The research process
What am I writing about?
Before you begin your research it is a good idea to take the time to be very clear about your topic. What are the key concepts or ideas?
From this it is worth spending a few minutes brainstorming some keywords – the words that you will use to look for information. Remember: having more than one keyword to describe the same concept can be a good idea as it will allow you to get different results.
What sort of information do I need?
It is worth remembering that you can get different kinds of information from different places.
Ask yourself what sort of information do I need, and where might I find it? This list of suggestions could get you started:
You will find that sometimes these resources will be online, sometimes off line, and sometimes there will be a ‘hard copy’ and an ‘e-version’ of the same resource. It doesn’t matter which you use, but it is worth emembering that not everything is online, and not everything online is available for free.
What is in the library?
The library has lots of books, magazines, newspapers, DVDs and other information resources to support your course. The library also subscribes to many eResources which you have free access to while you are a student. To search for materials in the library use the links on the library website (you can use it from home if you like).
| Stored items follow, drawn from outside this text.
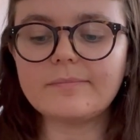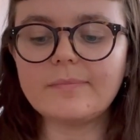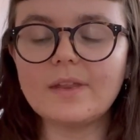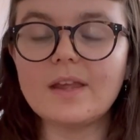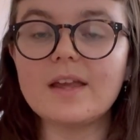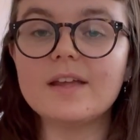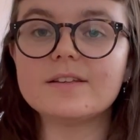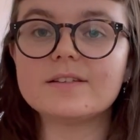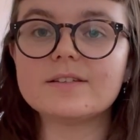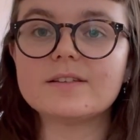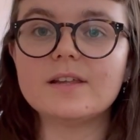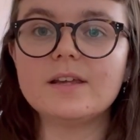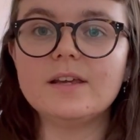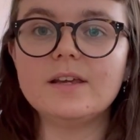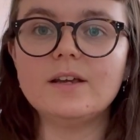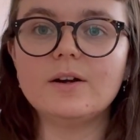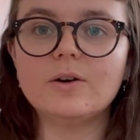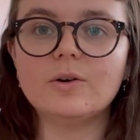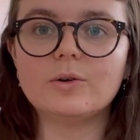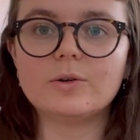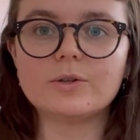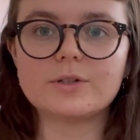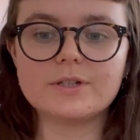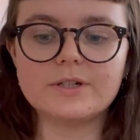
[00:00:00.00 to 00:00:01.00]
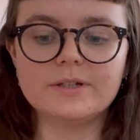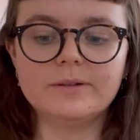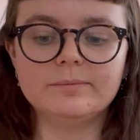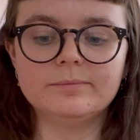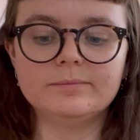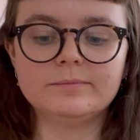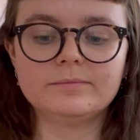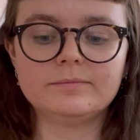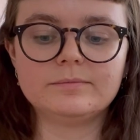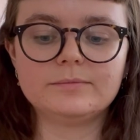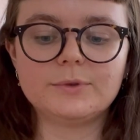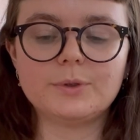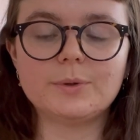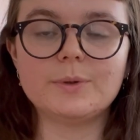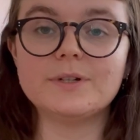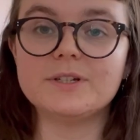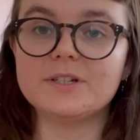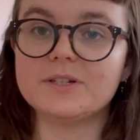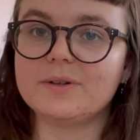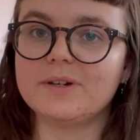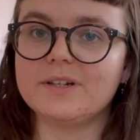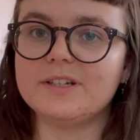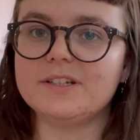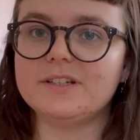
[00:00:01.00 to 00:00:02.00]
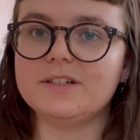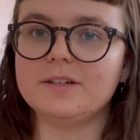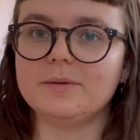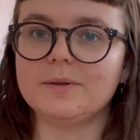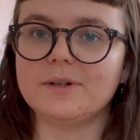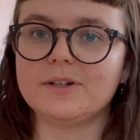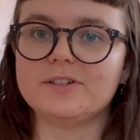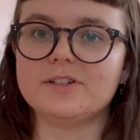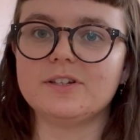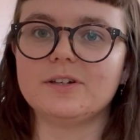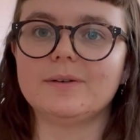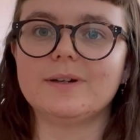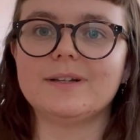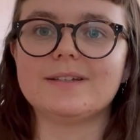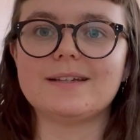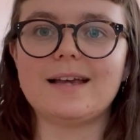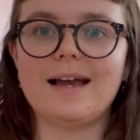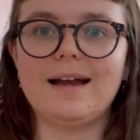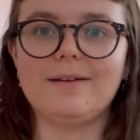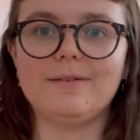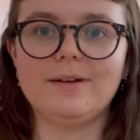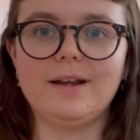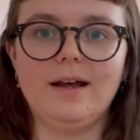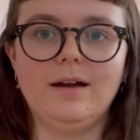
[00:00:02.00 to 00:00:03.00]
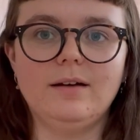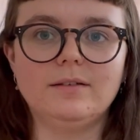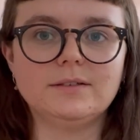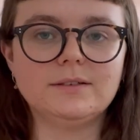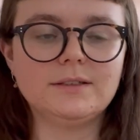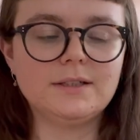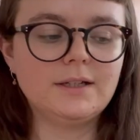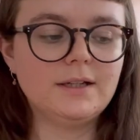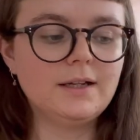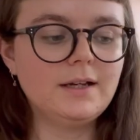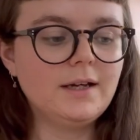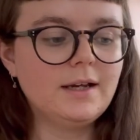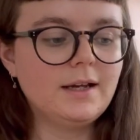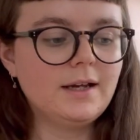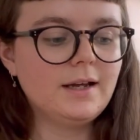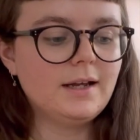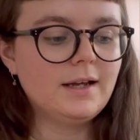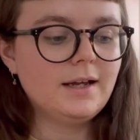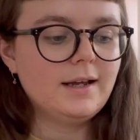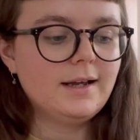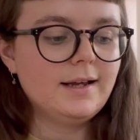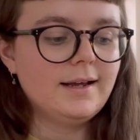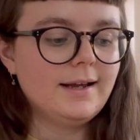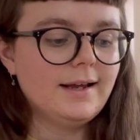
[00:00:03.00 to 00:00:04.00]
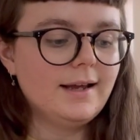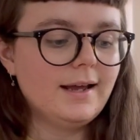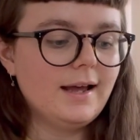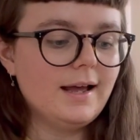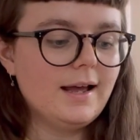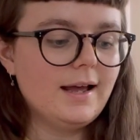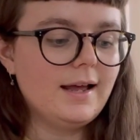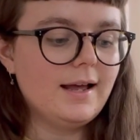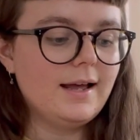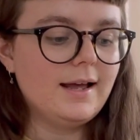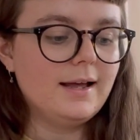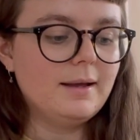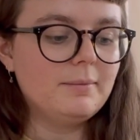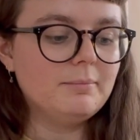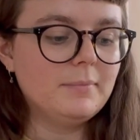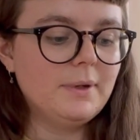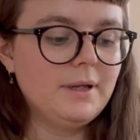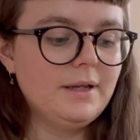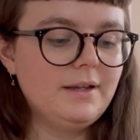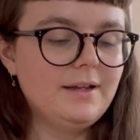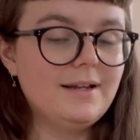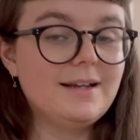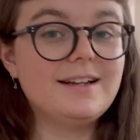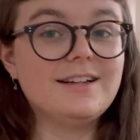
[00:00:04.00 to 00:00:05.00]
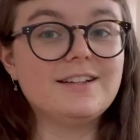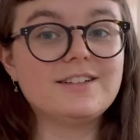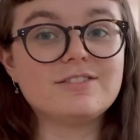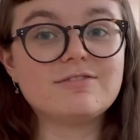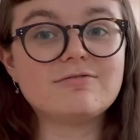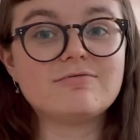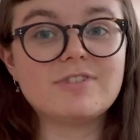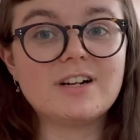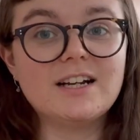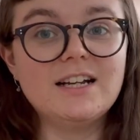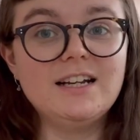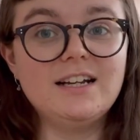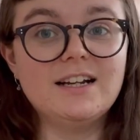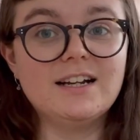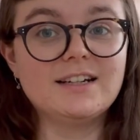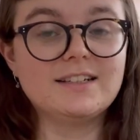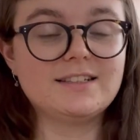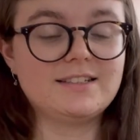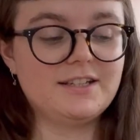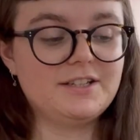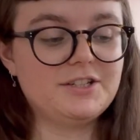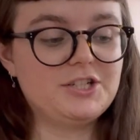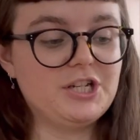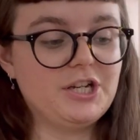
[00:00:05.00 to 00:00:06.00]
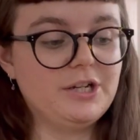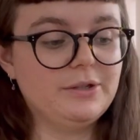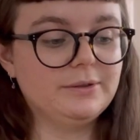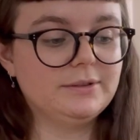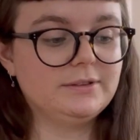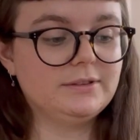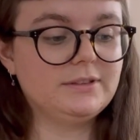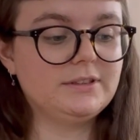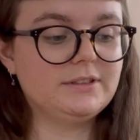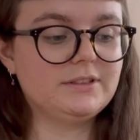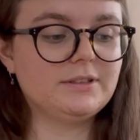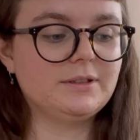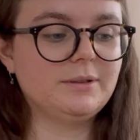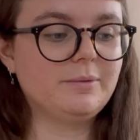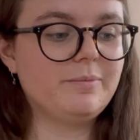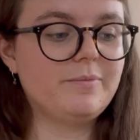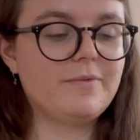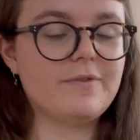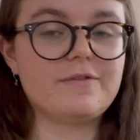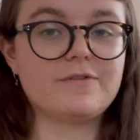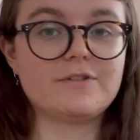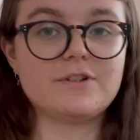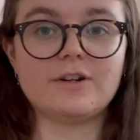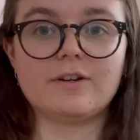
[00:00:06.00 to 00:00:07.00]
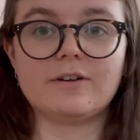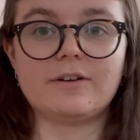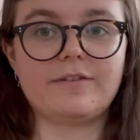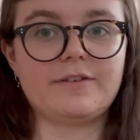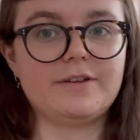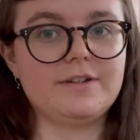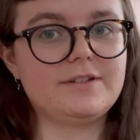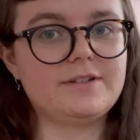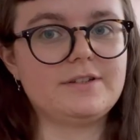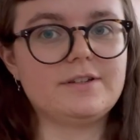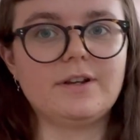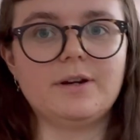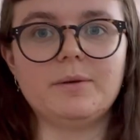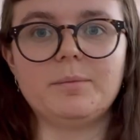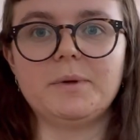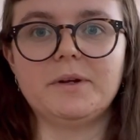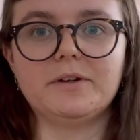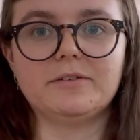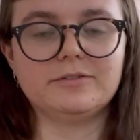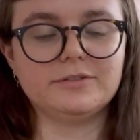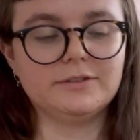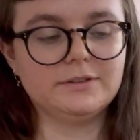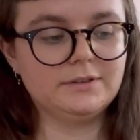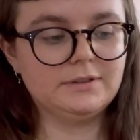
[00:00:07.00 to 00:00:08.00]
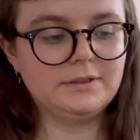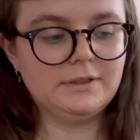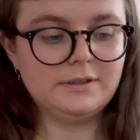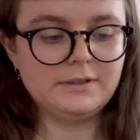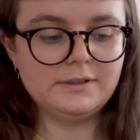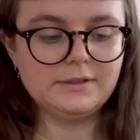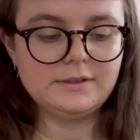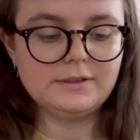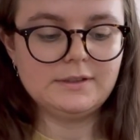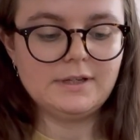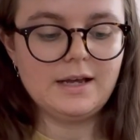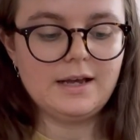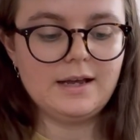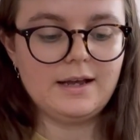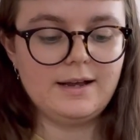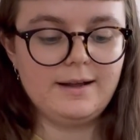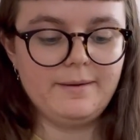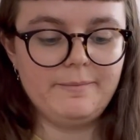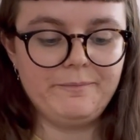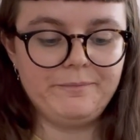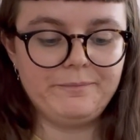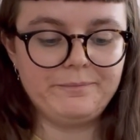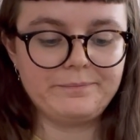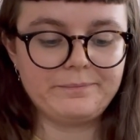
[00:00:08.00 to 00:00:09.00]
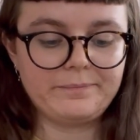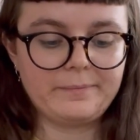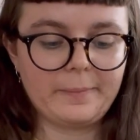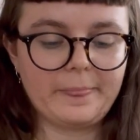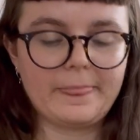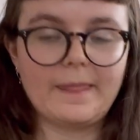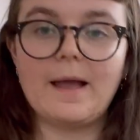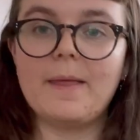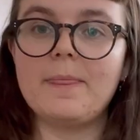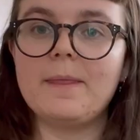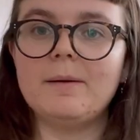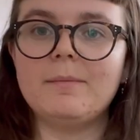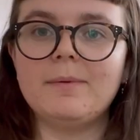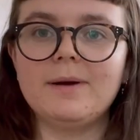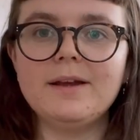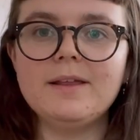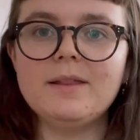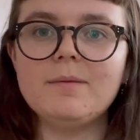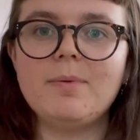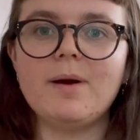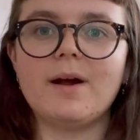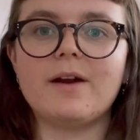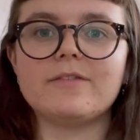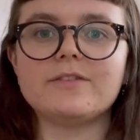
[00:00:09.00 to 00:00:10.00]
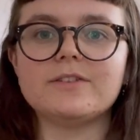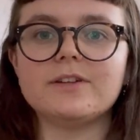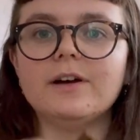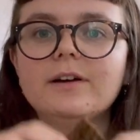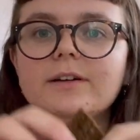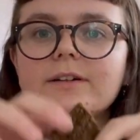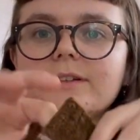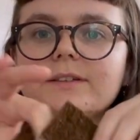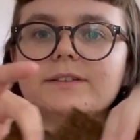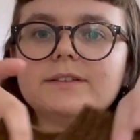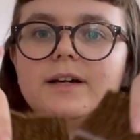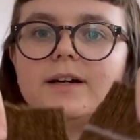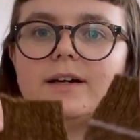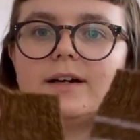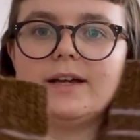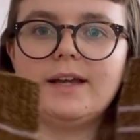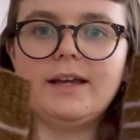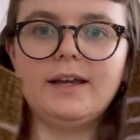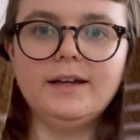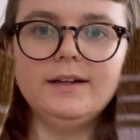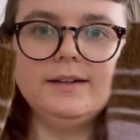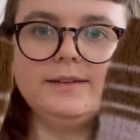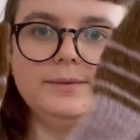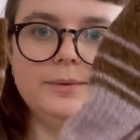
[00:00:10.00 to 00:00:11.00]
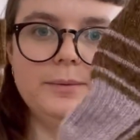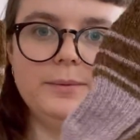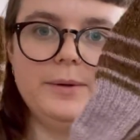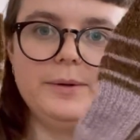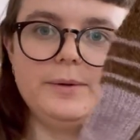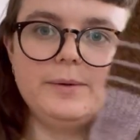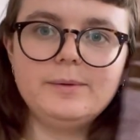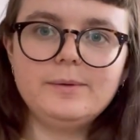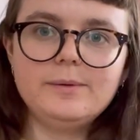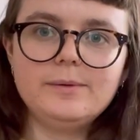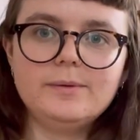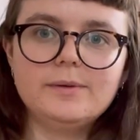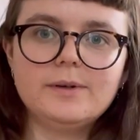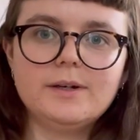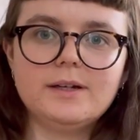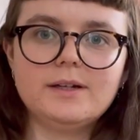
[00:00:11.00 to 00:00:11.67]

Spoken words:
It's the autumn 2022 issue. It's out now. And it's a really nice issue. The photography is so beautiful. And then my other pair of socks are here. Woohoo!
Try searching the library catalogue using your keywords.
Library staff have produced a number of subject guides that can help direct you more quickly to resources relevant to your study area. Select the appropriate link from the Subject guides box on the library website.
Databases and other online resources
The library has access to a number of online databases that allow you to search for magazine and newspaper articles, videos, Australian Standards and other valuable resources.
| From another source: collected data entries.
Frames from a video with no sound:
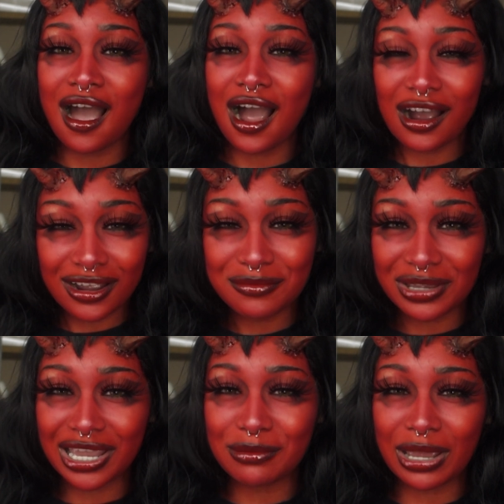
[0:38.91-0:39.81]
I
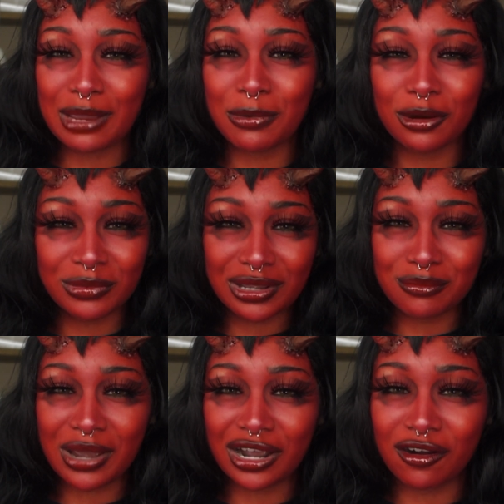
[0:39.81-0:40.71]
became a permanent
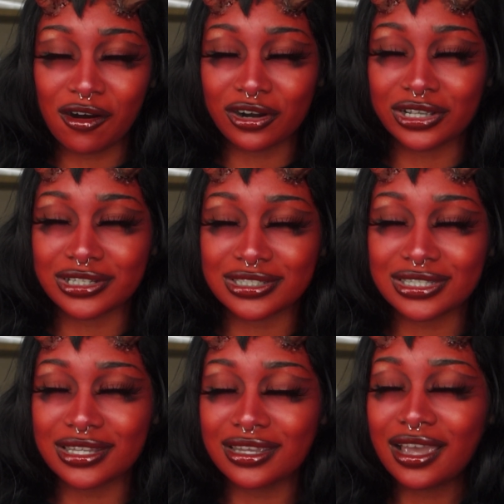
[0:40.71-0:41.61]
MAC
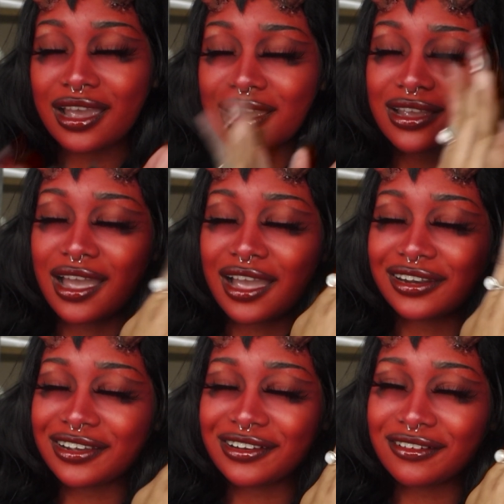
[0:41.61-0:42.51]
artist. Yay, I
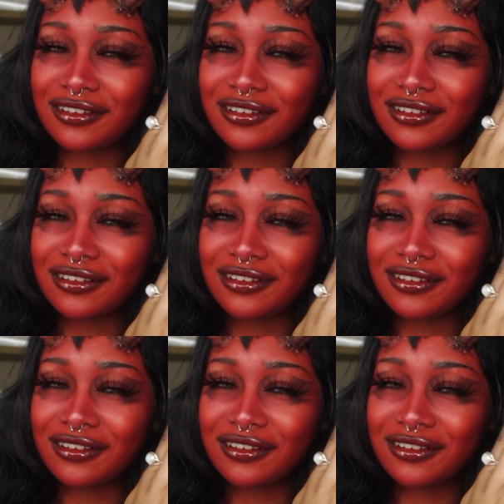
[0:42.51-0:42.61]
know,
Select the appropriate link from the Online resources guides box on the library website.
If you are off-campus you will need to enter your network login and password.
Don’t let yourself get to the stage where you are tearing your hair out and spending unproductive hours in front of the computer screen. If you are having trouble finding the information you need, please ask library staff for help. They may be able to tell you in seconds where to locate the information you need, or spend time guiding you in using the library resources to find what you need.
Contrary to popular belief, not everything can be found on the Internet. However, quite a lot of good information can be. As with all information gathering, it is important to evaluate the information you find before deciding to use it.
The end of the URL (Internet address) can tell you a lot about where the page comes from. ‘.gov’ and ‘.edu’ are from government and educational bodies respectively. These organisations often have better quality control than some ‘.com’ sites. Look for official industry bodies and respected community organisations ahead of “Joe Blogg’s page on…”
Some useful questions to ask yourself are:
Google Scholar is a part of Google that allows you to focus your search on more academic resources. It will allow you to search banks of free online magazine articles and books for information. To get Google Scholar click the ‘more’ button at the top of a normal Google search page and select ‘scholar’.
A word on Wikipedia
Wikipedia is written by all sorts of people around the world. Anyone can write and change whatever they want in Wikipedia (to a point), which means that personal bias and incorrect information can often be found. However, it can be a useful place to start research, to get an overview of a topic and some further references. It is not recommended that you directly use anything you find on Wikipedia in an assignment, but the ‘further reading’ part at the bottom of each page can give you ideas of other places to look for information. Feel free to use Wikipedia, but use it with caution!